You can access the data.csv here.

#110/111: Real Education

And an other book on education – mostly higher education but also K12. The book consists of two parts. In the first part he talks about the status of education in the US and in the second part he presents his recommendations.

A common dream of lots of American people is that everybody can be a superstar. They think that everybody should go to college and that schools are so bad that it’s not surprising that some people lag behind. Is that so?

Murray takes an interesting approach but not so surprising knowing his background. He takes the theory of intelligence, i.e. g in connection with multiple intelligences and talks about abilities. Most of you are somewhere below in an ability, maybe bodily-kinesthetic or musical. That’s pretty OK, but not everybody have to become a athlete or musician. However, if we talk about two other abilities: logical-mathematical and linguistic – lots of people think that everybody can become above average in them and there’s the first problem. (I will address possible solutions later)

The second problem, which is related to the first problem, is that too many people go to college. It is estimated that only 10-15% of the people have to ability to achieve B- or better in a classical liberal arts education, i.e. languages, maths, science, philosophy, history and psychology. Today, about 90% of all high school graduates want to go to college and 70% enroll.

The third problem has to do with the top 10%. These are often not challenged by school and college or miss important things besides their professional education. Murray says that these people learn to be nice but not to be good.

What could be done? The first and second problem are related and the answer is choice and individual learning. Murray gave an example of someone who had great dexterity (top 5%) but otherwise was in about the top 30% overall. He could either become a electrician with a median income of about $44k or a manager with a median income of about $88k. At first, the choice seem clear but he probably will be a superb electrician but a below average manager. And now a 25 percentile manager is making about $34k and a top electrician more than $90k. Furthermore, in economic stressful times a bad manager will rather lay off than a great electrician.

But how does this student find the alternative that he could be an electrician? Charles Murray got different parts of the solution.

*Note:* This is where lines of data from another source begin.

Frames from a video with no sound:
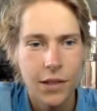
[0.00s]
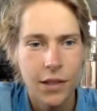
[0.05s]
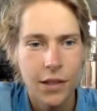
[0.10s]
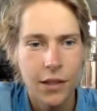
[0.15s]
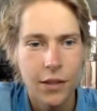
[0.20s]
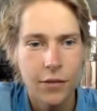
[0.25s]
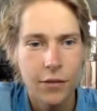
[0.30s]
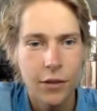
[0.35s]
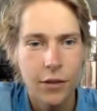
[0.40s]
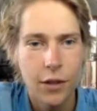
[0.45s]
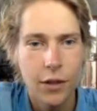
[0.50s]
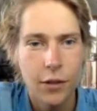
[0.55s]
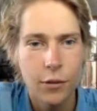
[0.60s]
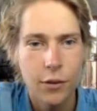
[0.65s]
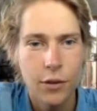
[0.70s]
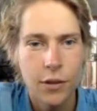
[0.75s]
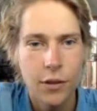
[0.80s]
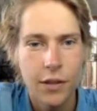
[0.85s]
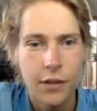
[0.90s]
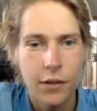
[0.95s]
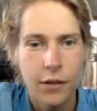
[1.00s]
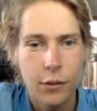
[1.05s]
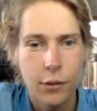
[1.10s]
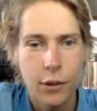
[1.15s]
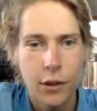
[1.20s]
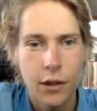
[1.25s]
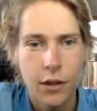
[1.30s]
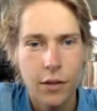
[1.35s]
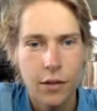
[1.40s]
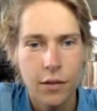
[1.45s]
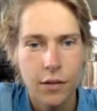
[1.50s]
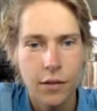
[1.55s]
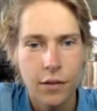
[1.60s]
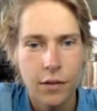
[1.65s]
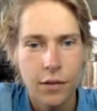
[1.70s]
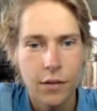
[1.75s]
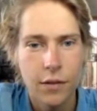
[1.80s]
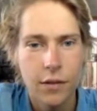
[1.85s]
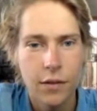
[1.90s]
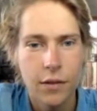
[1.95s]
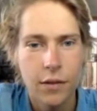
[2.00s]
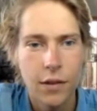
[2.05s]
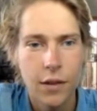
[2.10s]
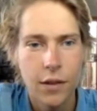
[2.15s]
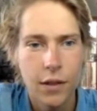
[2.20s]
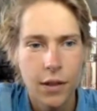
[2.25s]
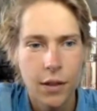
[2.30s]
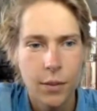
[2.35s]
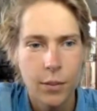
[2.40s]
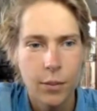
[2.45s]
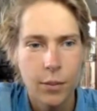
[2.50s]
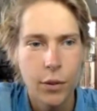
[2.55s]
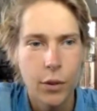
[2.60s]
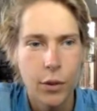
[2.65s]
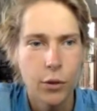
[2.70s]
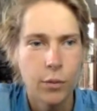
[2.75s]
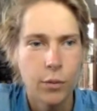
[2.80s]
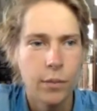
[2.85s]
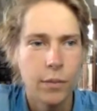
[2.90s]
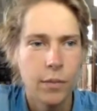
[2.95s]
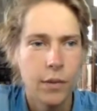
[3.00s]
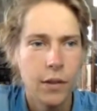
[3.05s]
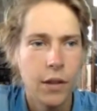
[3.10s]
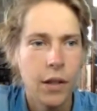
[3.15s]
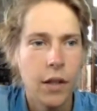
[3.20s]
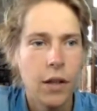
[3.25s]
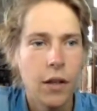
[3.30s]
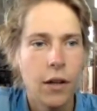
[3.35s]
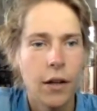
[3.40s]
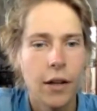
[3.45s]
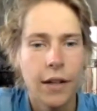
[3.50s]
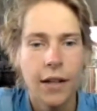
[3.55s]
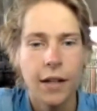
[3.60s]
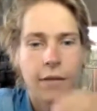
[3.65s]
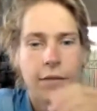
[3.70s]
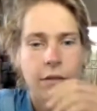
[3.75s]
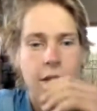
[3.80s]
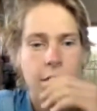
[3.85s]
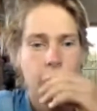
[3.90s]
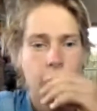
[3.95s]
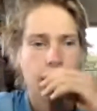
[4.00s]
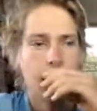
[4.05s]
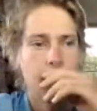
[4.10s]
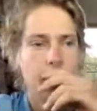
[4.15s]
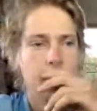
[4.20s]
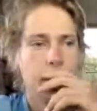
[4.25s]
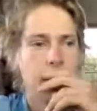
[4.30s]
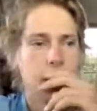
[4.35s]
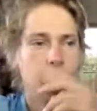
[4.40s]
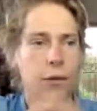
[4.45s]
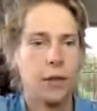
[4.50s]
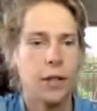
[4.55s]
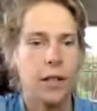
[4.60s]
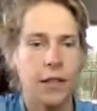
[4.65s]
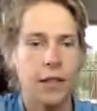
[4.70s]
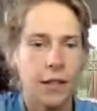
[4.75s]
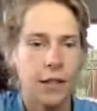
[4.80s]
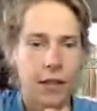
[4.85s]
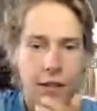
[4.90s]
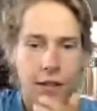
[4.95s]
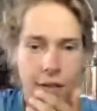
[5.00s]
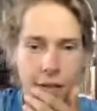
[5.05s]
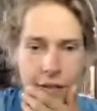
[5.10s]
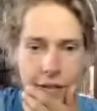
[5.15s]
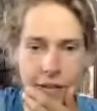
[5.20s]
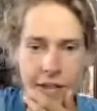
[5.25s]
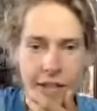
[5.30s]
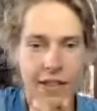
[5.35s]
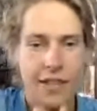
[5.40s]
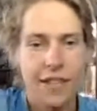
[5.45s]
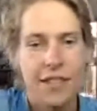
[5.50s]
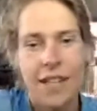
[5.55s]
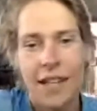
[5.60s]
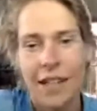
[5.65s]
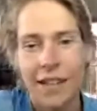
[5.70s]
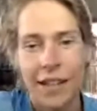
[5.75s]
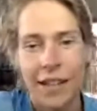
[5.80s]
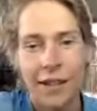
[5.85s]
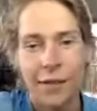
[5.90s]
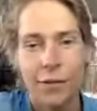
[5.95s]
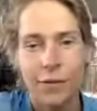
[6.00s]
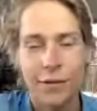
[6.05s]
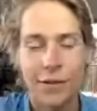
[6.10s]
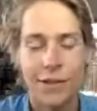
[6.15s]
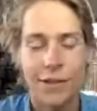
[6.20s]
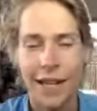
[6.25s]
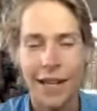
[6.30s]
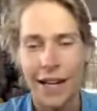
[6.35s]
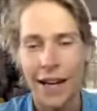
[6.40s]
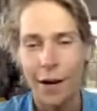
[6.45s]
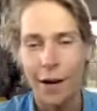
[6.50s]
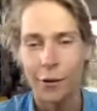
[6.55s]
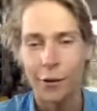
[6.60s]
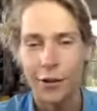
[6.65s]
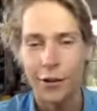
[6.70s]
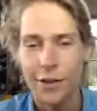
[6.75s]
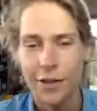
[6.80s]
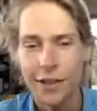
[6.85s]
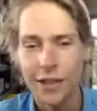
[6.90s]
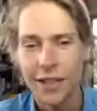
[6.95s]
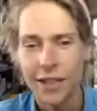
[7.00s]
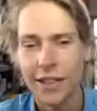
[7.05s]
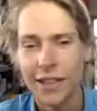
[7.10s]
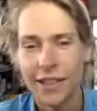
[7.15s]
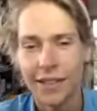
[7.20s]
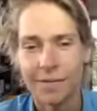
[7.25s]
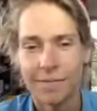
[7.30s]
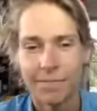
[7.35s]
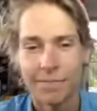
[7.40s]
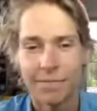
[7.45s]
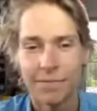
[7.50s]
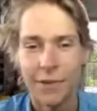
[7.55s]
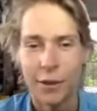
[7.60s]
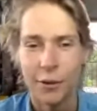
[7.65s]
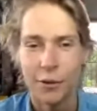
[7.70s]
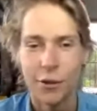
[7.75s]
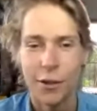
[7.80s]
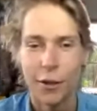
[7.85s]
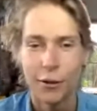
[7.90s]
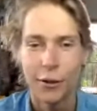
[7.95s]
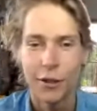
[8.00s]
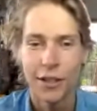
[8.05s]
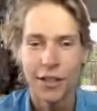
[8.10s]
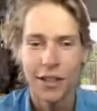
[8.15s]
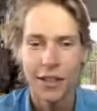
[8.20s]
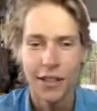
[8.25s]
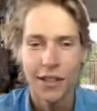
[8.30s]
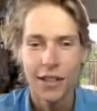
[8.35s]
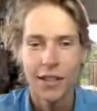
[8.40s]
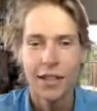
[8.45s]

Here, vlog 171. Boom. I got a video uploading. It's gonna take like 10 hours. No joke.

The first is to discover and focus on abilities and strengths in school. If you realize that some people got strengths and not everyone is the same then you can start and cultivate them. Together with this discovery there’s a need for individual learning, that is students who are fast should go as fast as they want. There should be more flexibility in learning. I talked about all this stuff previously.

The last part is the stronger introduction of certifications instead of general college degrees. A favorite example of certifications proponents is the CPA which is acknowledge in the whole US and got a great deal of information about the ability of accountants. I personally think that certifications detached from college degrees are indeed some possibility for the future because knowledge will become more rapidly outdated and jobs will become more and more specialized.

The second part is about the liberal education in college. Some people think that liberal education have to wait till the college. This is pretty much arbitrary. Murray recommends that schools teach about history, science, literature, geography and economics in school, so that everybody will have a solid understanding of it.

The third problem goes in a different direction and Murray proposes that they learn especially about ethics. The main questions should be What is good?  and How to live a Good life? It’s important because a part of these people will later influence the public as writers, public figures or politicians and they should understand these questions and not just be nice. The second characteristics that should be learned is humility. Lots of clever humanities students that think that they are infallible because they never reached their limits. People studying maths or natural sciences nearly always reach their limits and quite fast but there are lots of people who just rush through the humanities without much trouble.